Les Vingt-Sept, réunis en sommet à Bruxelles, ont relancé jeudi un chantier difficile pour unifier enfin leurs marchés financiers, une nécessité pour rivaliser avec la Chine et les Etats-Unis dans la course aux technologies vertes et numériques. Mais certains Etats, dont le Luxembourg, expriment des réticences
Le marché unique a plus de trente ans et a aidé à faire naître des géants européens dans la chimie, l’aéronautique ou l’automobile. Mais il souffre d’angles morts : la finance, mais aussi les télécoms, l’énergie ou la défense restent des secteurs morcelés par des réglementations nationales différentes qui pénalisent la compétitivité.
« Il y a eu un très long débat parce que les positions de départ sont divergentes », a reconnu le président français Emmanuel Macron en évoquant l’intégration des marchés de capitaux, à l’issue d’une journée de discussions. « Cette cathédrale nouvelle, l’Union de l’épargne et de l’investissement est la clé pour pouvoir mobiliser les financements privés sur nos priorités. Nous avons acté aujourd’hui, une méthode, des principes, un calendrier, dès juin nous reviendrons sur le sujet », a-t-il dit.
L’Europe dispose d’une monnaie unique mais ses start-up sont incapables d’effectuer les levées de fonds géantes de leurs concurrentes aux Etats-Unis. Les places financières américaines, plus rentables, aimantent par ailleurs l’épargne des Européens. « Plus de 300 milliards d’euros quittent l’Europe chaque année pour s’investir aux Etats-Unis parce que le marché européen est fragmenté et pas assez attractif », s’est alarmé l’ancien chef de gouvernement italien, Enrico Letta, qui a remis un rapport aux chefs d’Etat et de gouvernement de l’UE.
«Profiter des économies d’échelle»
Rien que pour effectuer sa mue écologique et numérique, l’Europe devra investir ces prochaines années plus de 620 milliards d’euros supplémentaires par an, selon la Commission européenne. A cela s’ajoutent la hausse des dépenses militaires pour soutenir l’Ukraine face à la Russie, un effort supplémentaire évalué par la BCE à 75 milliards d’euros par an.
« Les entreprises européennes doivent pouvoir profiter des économies d’échelle qu’offre un marché intérieur européen aussi vaste si nous voulons progresser en matière de croissance, de compétitivité et mener à bien les grands projets de la transformation verte et numérique », a dit le chancelier allemand Olaf Scholz.
L’Europe est face à un mur d’investissements et l’Union des marchés de capitaux doit aider à le franchir en mobilisant l’épargne privée en faveur de l’économie réelle. Près d’un tiers des 35 000 milliards d’euros d’épargne des Européens « dort » sur des comptes bancaires, contre moins de 15% aux Etats-Unis.

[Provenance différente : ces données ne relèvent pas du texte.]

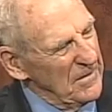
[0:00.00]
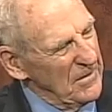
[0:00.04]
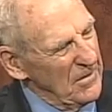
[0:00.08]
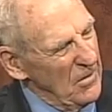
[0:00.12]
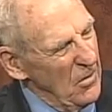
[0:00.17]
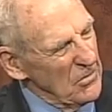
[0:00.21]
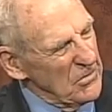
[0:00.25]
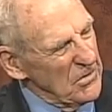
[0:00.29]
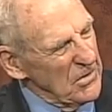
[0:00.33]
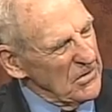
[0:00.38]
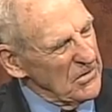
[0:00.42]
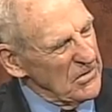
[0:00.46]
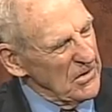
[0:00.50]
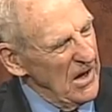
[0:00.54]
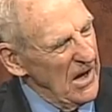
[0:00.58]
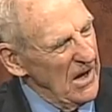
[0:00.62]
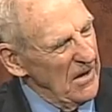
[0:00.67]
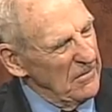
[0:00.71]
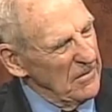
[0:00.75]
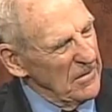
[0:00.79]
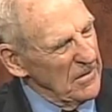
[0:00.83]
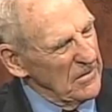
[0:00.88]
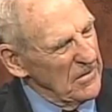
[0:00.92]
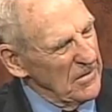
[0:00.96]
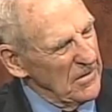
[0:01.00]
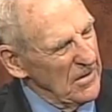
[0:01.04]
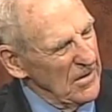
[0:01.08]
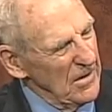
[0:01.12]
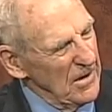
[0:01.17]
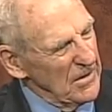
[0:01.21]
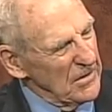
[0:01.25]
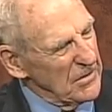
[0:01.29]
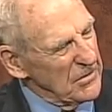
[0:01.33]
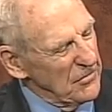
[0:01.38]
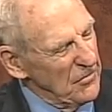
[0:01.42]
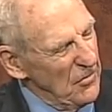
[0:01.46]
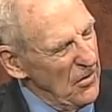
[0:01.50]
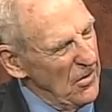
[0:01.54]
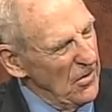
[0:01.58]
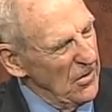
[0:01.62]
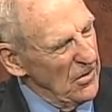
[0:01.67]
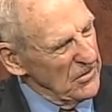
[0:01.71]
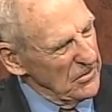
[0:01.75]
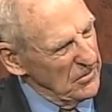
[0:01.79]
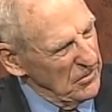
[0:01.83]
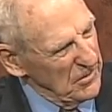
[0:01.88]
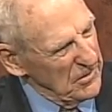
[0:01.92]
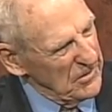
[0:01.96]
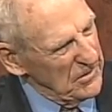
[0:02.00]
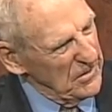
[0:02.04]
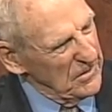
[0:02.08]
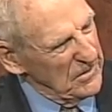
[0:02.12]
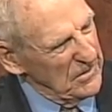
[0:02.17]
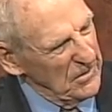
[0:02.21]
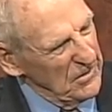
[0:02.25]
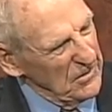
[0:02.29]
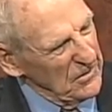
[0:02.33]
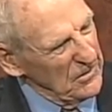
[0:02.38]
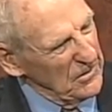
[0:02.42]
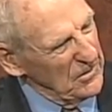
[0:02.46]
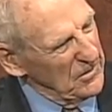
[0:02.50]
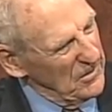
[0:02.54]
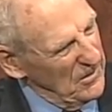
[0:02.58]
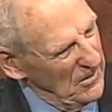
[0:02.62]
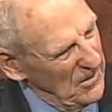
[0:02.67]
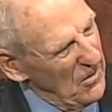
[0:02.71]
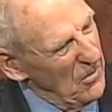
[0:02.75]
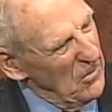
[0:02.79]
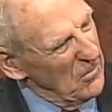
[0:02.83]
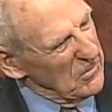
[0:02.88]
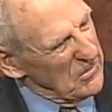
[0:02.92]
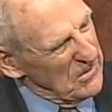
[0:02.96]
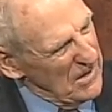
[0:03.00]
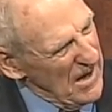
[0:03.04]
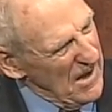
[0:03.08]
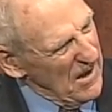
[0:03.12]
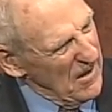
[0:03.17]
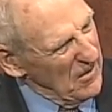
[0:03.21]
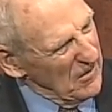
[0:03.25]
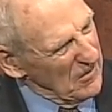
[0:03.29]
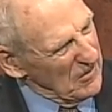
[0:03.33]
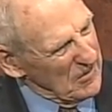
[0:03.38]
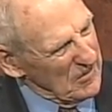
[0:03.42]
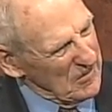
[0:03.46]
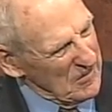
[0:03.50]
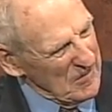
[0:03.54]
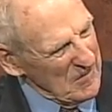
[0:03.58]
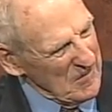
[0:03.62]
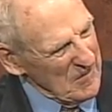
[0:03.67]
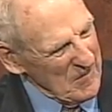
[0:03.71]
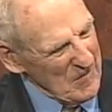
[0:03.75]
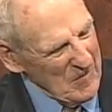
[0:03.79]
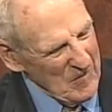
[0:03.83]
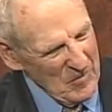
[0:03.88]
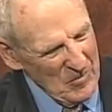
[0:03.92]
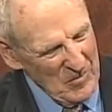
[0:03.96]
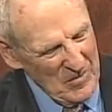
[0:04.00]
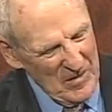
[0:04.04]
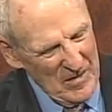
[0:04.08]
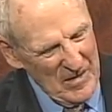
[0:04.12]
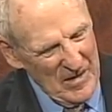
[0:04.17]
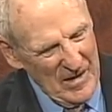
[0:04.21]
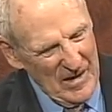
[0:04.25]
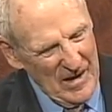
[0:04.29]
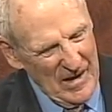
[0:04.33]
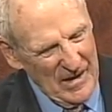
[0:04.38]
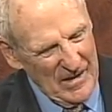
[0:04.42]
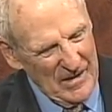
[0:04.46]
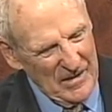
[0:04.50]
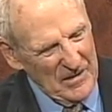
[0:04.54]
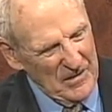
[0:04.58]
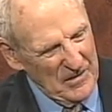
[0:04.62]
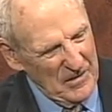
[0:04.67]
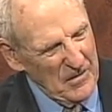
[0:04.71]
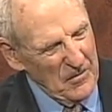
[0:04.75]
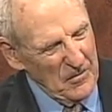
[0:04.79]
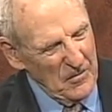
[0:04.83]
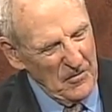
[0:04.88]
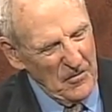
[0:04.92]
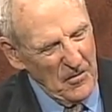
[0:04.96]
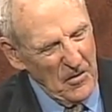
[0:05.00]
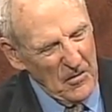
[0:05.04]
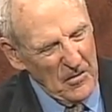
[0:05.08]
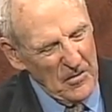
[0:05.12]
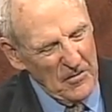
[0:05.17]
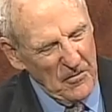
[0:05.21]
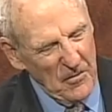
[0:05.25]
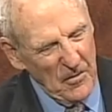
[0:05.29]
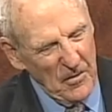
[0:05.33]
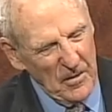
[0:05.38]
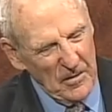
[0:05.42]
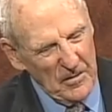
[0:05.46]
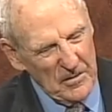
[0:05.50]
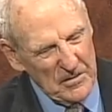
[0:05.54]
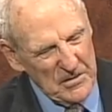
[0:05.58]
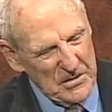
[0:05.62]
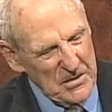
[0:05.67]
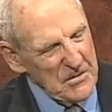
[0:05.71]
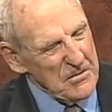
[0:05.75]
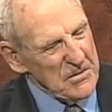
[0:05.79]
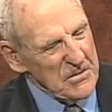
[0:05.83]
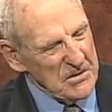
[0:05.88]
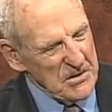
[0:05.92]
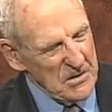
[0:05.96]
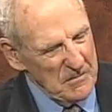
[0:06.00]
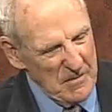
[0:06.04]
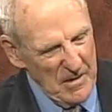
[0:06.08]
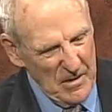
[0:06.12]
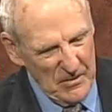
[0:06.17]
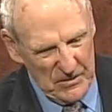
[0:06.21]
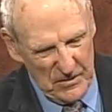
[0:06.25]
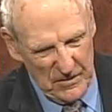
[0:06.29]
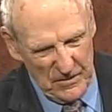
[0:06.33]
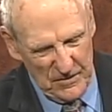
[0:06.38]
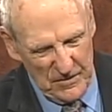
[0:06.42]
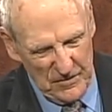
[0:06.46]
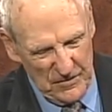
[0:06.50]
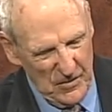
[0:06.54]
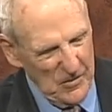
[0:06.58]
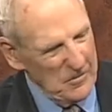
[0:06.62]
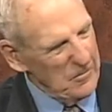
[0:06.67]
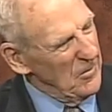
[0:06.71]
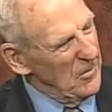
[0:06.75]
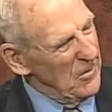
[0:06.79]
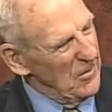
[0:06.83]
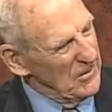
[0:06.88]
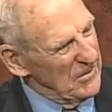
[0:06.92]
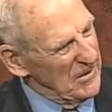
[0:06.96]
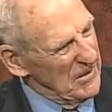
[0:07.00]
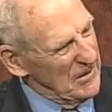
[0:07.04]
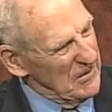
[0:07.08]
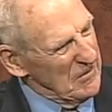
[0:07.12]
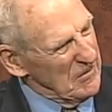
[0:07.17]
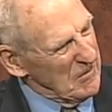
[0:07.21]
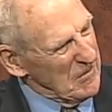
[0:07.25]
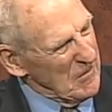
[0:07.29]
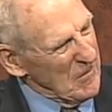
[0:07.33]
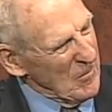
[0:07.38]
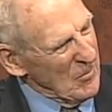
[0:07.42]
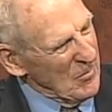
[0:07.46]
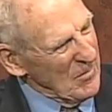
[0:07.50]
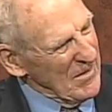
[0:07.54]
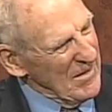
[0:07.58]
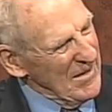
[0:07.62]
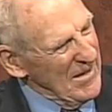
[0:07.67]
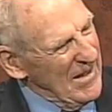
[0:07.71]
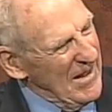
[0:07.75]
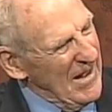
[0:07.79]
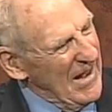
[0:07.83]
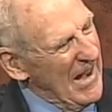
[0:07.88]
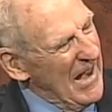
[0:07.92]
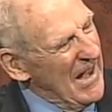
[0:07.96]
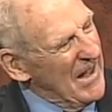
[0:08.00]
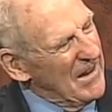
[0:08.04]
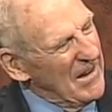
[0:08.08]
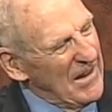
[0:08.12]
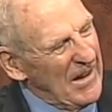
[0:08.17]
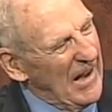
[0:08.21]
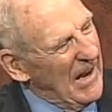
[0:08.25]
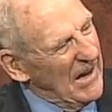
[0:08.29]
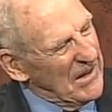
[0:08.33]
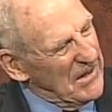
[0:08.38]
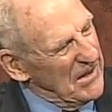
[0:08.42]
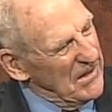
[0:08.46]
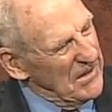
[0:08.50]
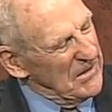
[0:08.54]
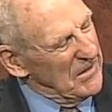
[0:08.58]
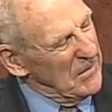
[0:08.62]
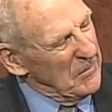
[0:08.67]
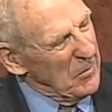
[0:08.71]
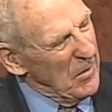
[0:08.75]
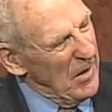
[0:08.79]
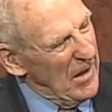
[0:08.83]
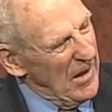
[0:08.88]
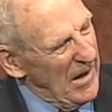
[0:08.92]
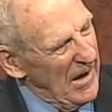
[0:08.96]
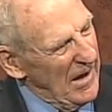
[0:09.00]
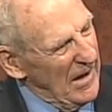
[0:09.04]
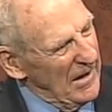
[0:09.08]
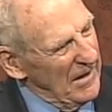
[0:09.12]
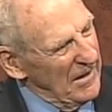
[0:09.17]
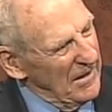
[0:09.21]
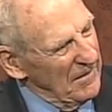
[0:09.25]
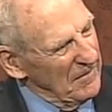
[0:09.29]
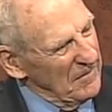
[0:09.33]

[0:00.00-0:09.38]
coaching job in Glens Falls, which is your hometown. And they were very, very serious about their football team. And I didn't apply.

Le sommet de jeudi entendait donner une nouvelle impulsion politique à ce projet enlisé depuis 10 ans dans des débats techniques, sur fond d’intérêts nationaux divergents.

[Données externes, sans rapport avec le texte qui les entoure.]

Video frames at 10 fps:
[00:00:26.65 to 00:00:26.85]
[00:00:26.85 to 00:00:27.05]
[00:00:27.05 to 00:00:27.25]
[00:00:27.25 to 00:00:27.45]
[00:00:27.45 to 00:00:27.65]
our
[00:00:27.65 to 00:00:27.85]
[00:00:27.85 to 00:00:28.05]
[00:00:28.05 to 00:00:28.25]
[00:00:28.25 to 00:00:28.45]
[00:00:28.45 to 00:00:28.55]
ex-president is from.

Luc Frieden veut éviter la «surbureaucratisation»
Une quinzaine d’Etats exprime toujours des réticences. Les petits pays refusent de se voir imposer une supervision financière européenne poussée notamment par la France qui abrite à Paris l’Autorité européenne des marchés financiers (ESMA). L’harmonisation de la fiscalité ou du droit des faillites constituent aussi des casse-tête jusqu’ici insurmontables.
« Nous devons éviter de surbureaucratiser, surréglementer et aussi surcentraliser, comme certains Etats le préconisent », a affirmé le Premier ministre du Luxembourg Luc Frieden.
« Un changement radical, c’est ce dont nous avons besoin », avait lancé mardi l’ex-président de la Banque centrale européenne (BCE), Mario Draghi, régulièrement cité comme successeur potentiel à Ursula von der Leyen pour diriger la Commission européenne et qui doit remettre à l’été un rapport sur la compétitivité.
Les Vingt-Sept cherchent à définir les orientations stratégiques du prochain mandat de cinq ans qui s’ouvrira après les élections européennes de juin. « Il n’y a pas de temps à perdre car le fossé entre l’UE et les Etats-Unis est de plus en plus grand », a averti Enrico Letta. Car le Vieux continent, en déclin démographique, perd pied dans la course mondiale à l’innovation, qu’il s’agisse de batteries ou d’intelligence artificielle.
Son industrie est frappée par la hausse des prix de l’énergie depuis l’invasion russe de l’Ukraine. Elle ploie sous une concurrence étrangère bénéficiant de subventions massives et de réglementations allégées. L’UE est engluée dans la stagnation. Sa croissance a plafonné en 2023 à 0,4%, contre 2,5% aux Etats-Unis et 5,2% en Chine.